How Democrats can greatest use Joe Biden within the midterms

President Joe Biden has had a pretty solid summer break. With the midterm elections finally wrapped up, the Democrats head into the general election season with a tailwind following a string of victories at both the legislative and political levels.

Despite the tailwind, Democrats are cautious about pissing off their party’s flag-bearer this fall. “I don’t think there’s a Democrat in an embattled district that calls for Biden,” an adviser to a high-profile Democrat in a tough race recently told NBC News. “The White House wants to show they’re back or whatever, but there’s just a hiatus.”

Honestly, this caution makes a certain brutal sense given the dynamics at play in the battle for house control. But that makes less sense when you consider the fight for the Senate. And there is a danger that in trying to put some distance between themselves and the president, candidates will end up obscuring some of the best arguments for sending them to Congress.

Democrats are cautious about misleading their party’s flag-bearer this fall.

Just a few weeks ago, Biden had the lowest approval rating of his presidency, a terrible place to be when you’re begging for votes across the country. But since that nadir, he’s bounced back from “mostly dead” to somewhere near “yeah, he’s fine I think.” Not exactly the best place to be, but still roughly where its recent predecessors hovered just before midterms.

But while Republican candidates stumbled upon each other to win over then-President Donald Trump in 2018, Democrats’ coolness towards Biden mirrors the way they treated then-President Barack Obama in 2014. Democrats had already lost control of the House of Representatives in the 2010 “Peel.” With the Senate also having a turn, candidates were wary of associating with the President. Aside from not wanting him to run for them, the candidates ran ads highlighting the differences they had with him, with one candidate refusing to say if she even voted for Obama.

As you may recall, this strategy didn’t work for the Democrats. Her loss of the Senate gave the GOP the power to block a Supreme Court nominee and dozens of other seats in the federal bench. Many Democrats favored Biden in 2014.

“I’ve been invited to, well, over 128 races so far,” Biden told CNN at the time. “And so there are some places where the President is significantly more popular than I am, but there are some places I can go in and the President can’t.” Gosh, the tables have turned since Obama, not Biden , is poised to lead a Democratic Senate Campaign Committee fundraiser next week.

A key difference between now and then, however, is that unlike the Affordable Care Act, the biggest pass Democrats pushed through Congress this year isn’t politically toxic. While I would have loved to see the anti-inflation bill passed much sooner (and much bigger), its late timing could work in Democrats’ favor. It gives them a boost from previously unimpressed voters, shows they can get results, and it was too late for Republicans to spend the summer tearing it down like they did with Obamacare in 2010.

The White House needs to put Biden where he can make the most difference.

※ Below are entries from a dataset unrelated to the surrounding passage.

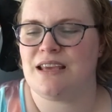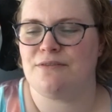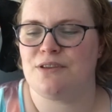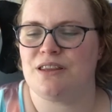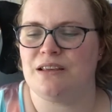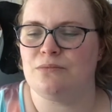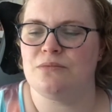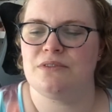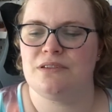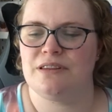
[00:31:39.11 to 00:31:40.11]
Everything
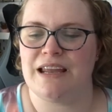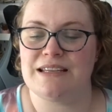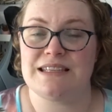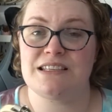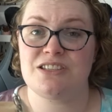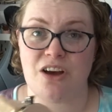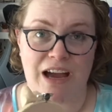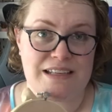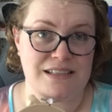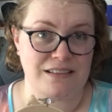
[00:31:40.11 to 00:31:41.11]
that is
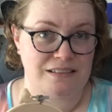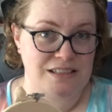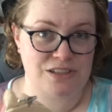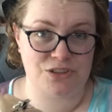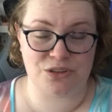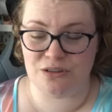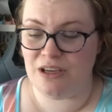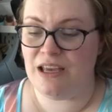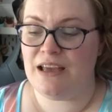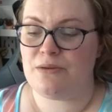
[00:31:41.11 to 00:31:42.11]
exciting to do
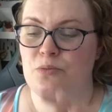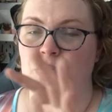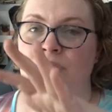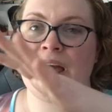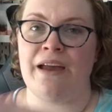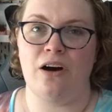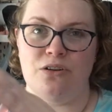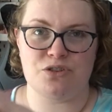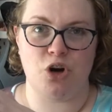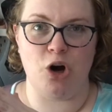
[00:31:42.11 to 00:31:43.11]
will layer
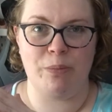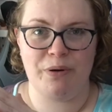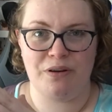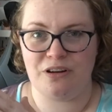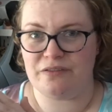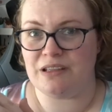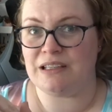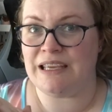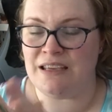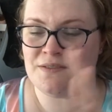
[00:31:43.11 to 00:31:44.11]
on top of the
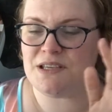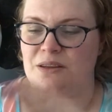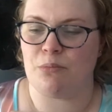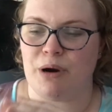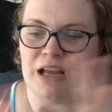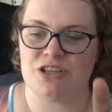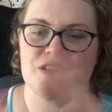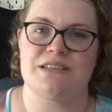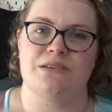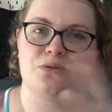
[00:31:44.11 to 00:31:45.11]
leaves and the
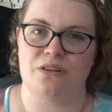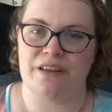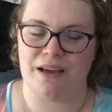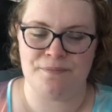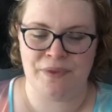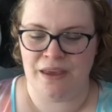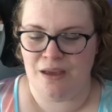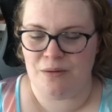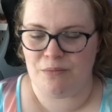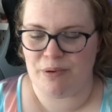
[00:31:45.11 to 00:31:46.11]
branches and all of that.
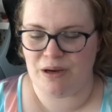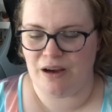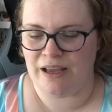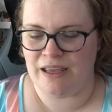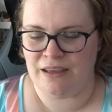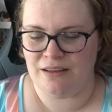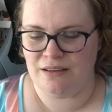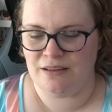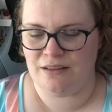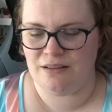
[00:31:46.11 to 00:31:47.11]
But I
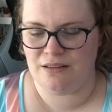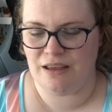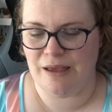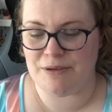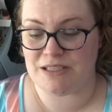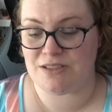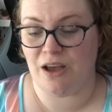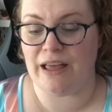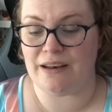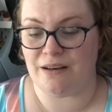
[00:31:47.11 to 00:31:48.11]
am
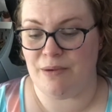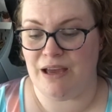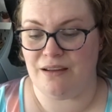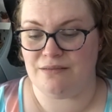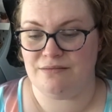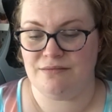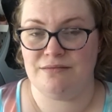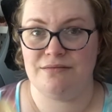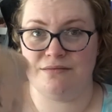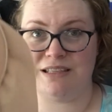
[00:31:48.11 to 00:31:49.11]
excited about
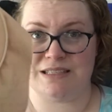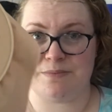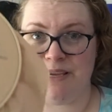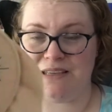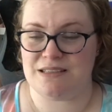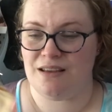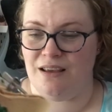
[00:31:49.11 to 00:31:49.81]
this piece.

And yet we still see a reluctance to embrace either popular measures — like the student loan debt relief announced last month — or the president himself. In Ohio, Rep. Tim Ryan, a Democrat, has a shot at winning an open Senate race. A spokesperson told the Washington Post that the campaign has no intention of inviting Biden as Ryan “wants to be the face of this campaign and that’s not going to change anytime soon.” He has also criticized the student loan decision as one that “sends the wrong message to the millions of Ohioans without a degree.”

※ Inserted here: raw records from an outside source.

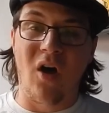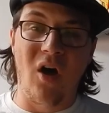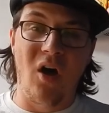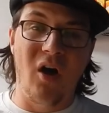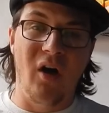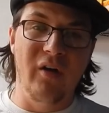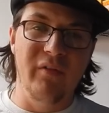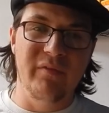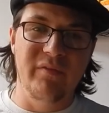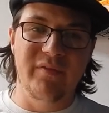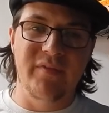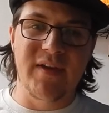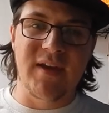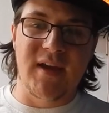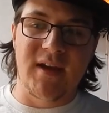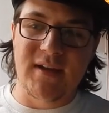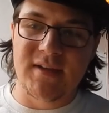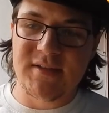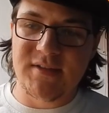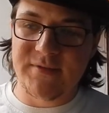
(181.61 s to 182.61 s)
On
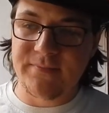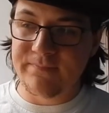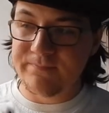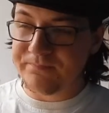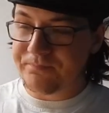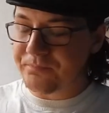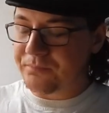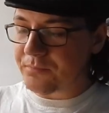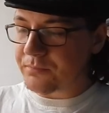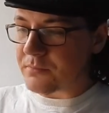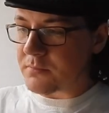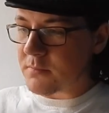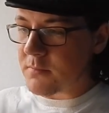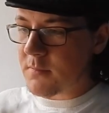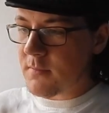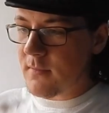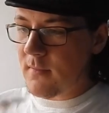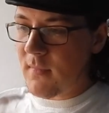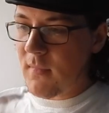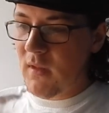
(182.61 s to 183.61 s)
this,
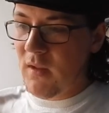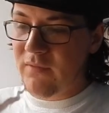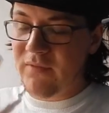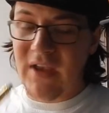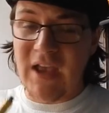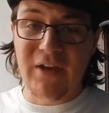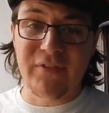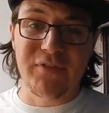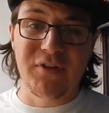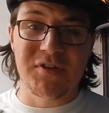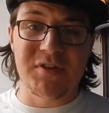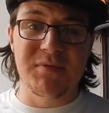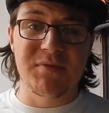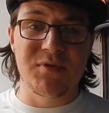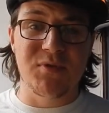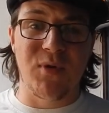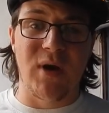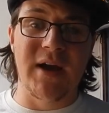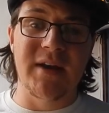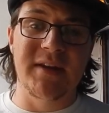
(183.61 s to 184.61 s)
the airflow seems
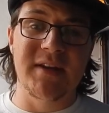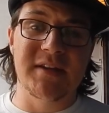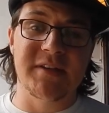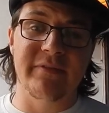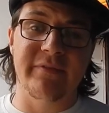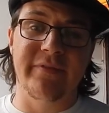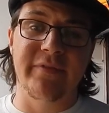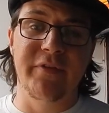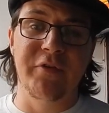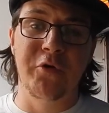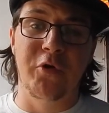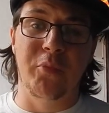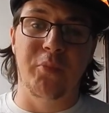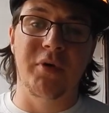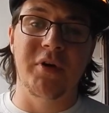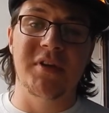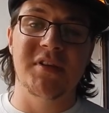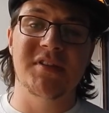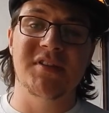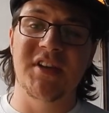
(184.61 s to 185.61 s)
quite decent for
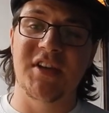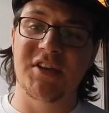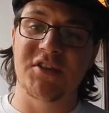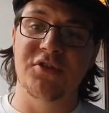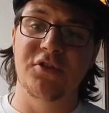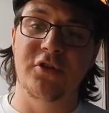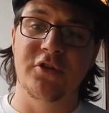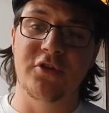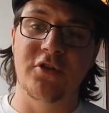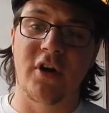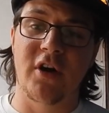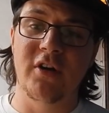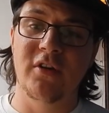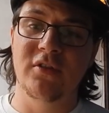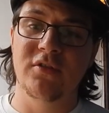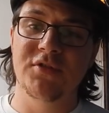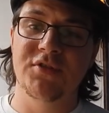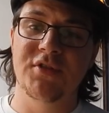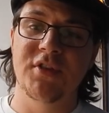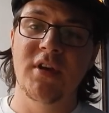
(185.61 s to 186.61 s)
0.6 Nord
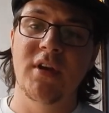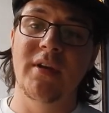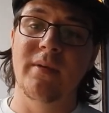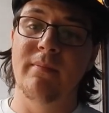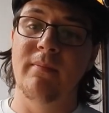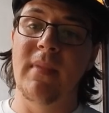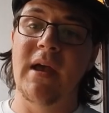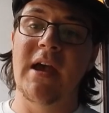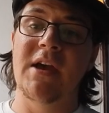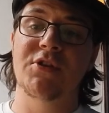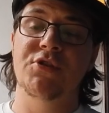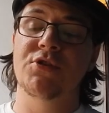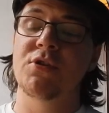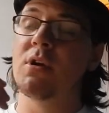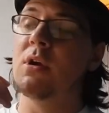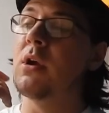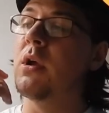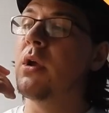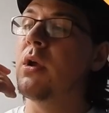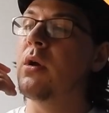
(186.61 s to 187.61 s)
coils, mesh,
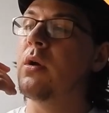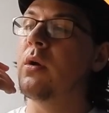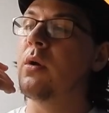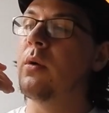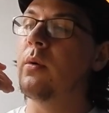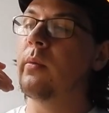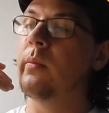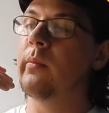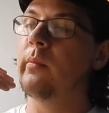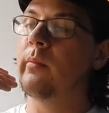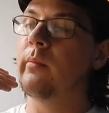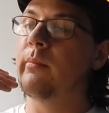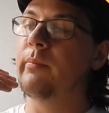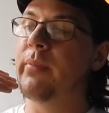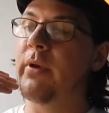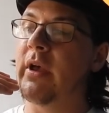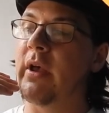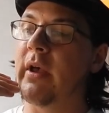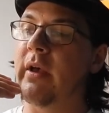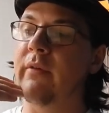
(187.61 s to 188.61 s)

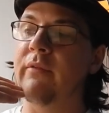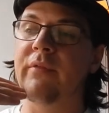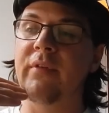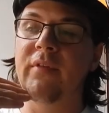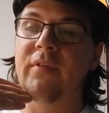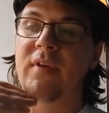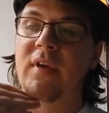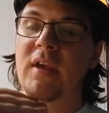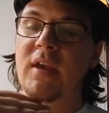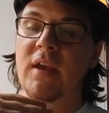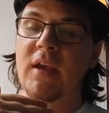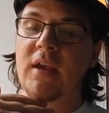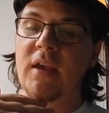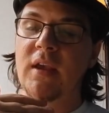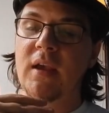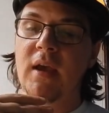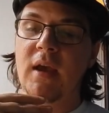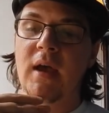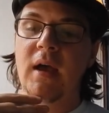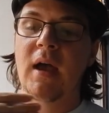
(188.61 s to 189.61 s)
but for
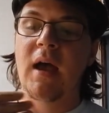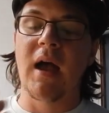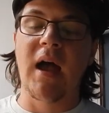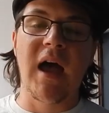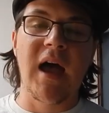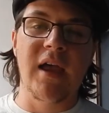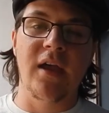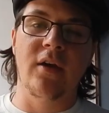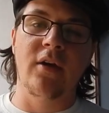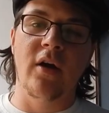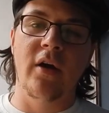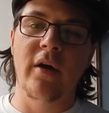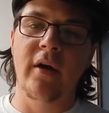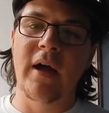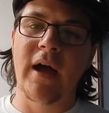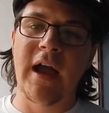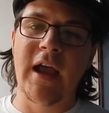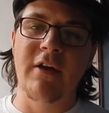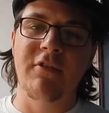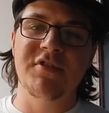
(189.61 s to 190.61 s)
the IO
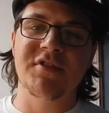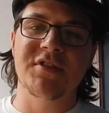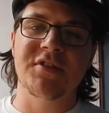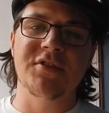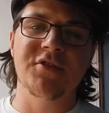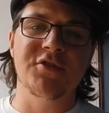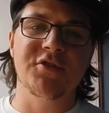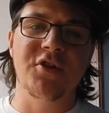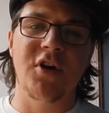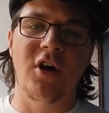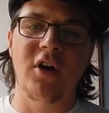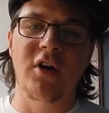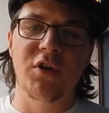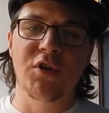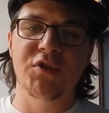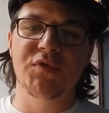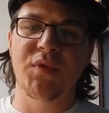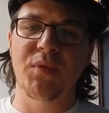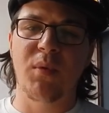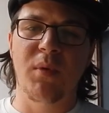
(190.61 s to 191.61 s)
resistance
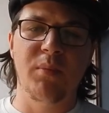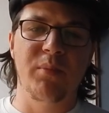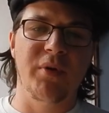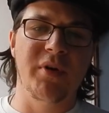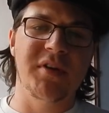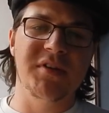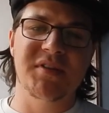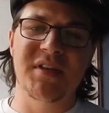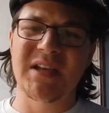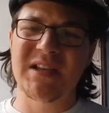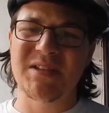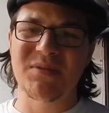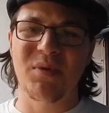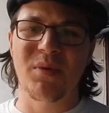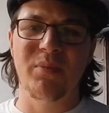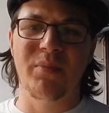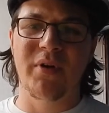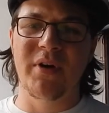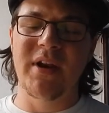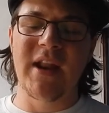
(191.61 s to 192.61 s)
coils, the 1.6 to
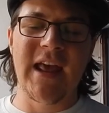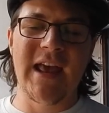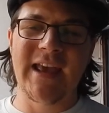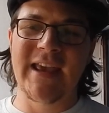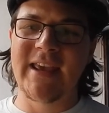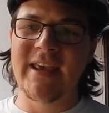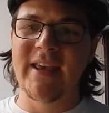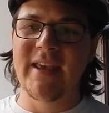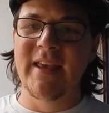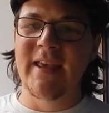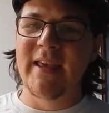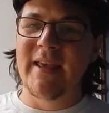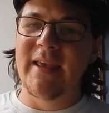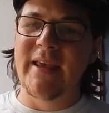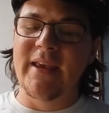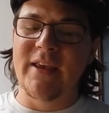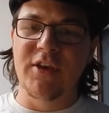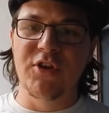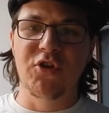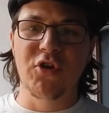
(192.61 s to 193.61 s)
1.8,
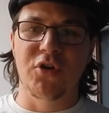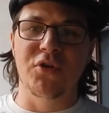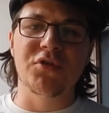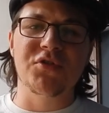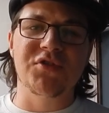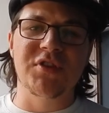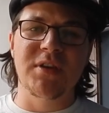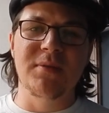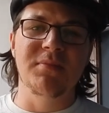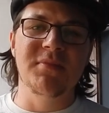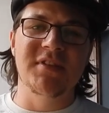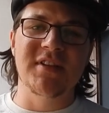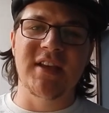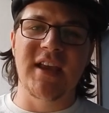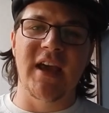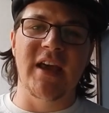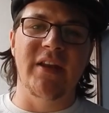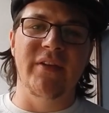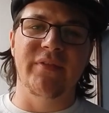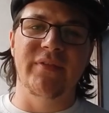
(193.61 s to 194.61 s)
you don't seem to
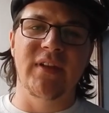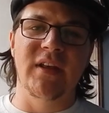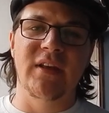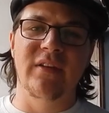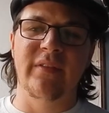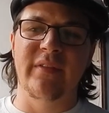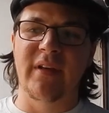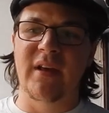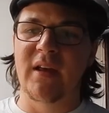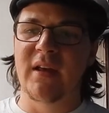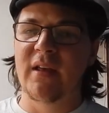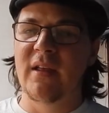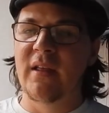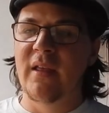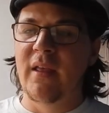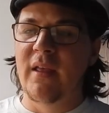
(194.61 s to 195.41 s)
get any flavour.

If that’s the case, the White House needs to send Biden where he can do the most good, like his season-opener rally in Maryland, to trumpet recent successes. And despite Ryan’s hesitation, I believe Biden should still be deployed to battleground states, but not battleground districts. At these stops, the goal would be to highlight democratic victories for a national audience and to encourage higher voter turnout in the places where he speaks. Let him attract already enthusiastic Democratic voters in places like Columbus, Ohio and Pittsburgh, where the incumbent has a smooth pass in the House of Representatives, with a goal of encouraging more Democrats to show up in the Senate race.

Whether or not Ryan joins him on stage during such a visit is up to him — but with Biden’s improving numbers, running away from the president entirely seems less and less of a winning move.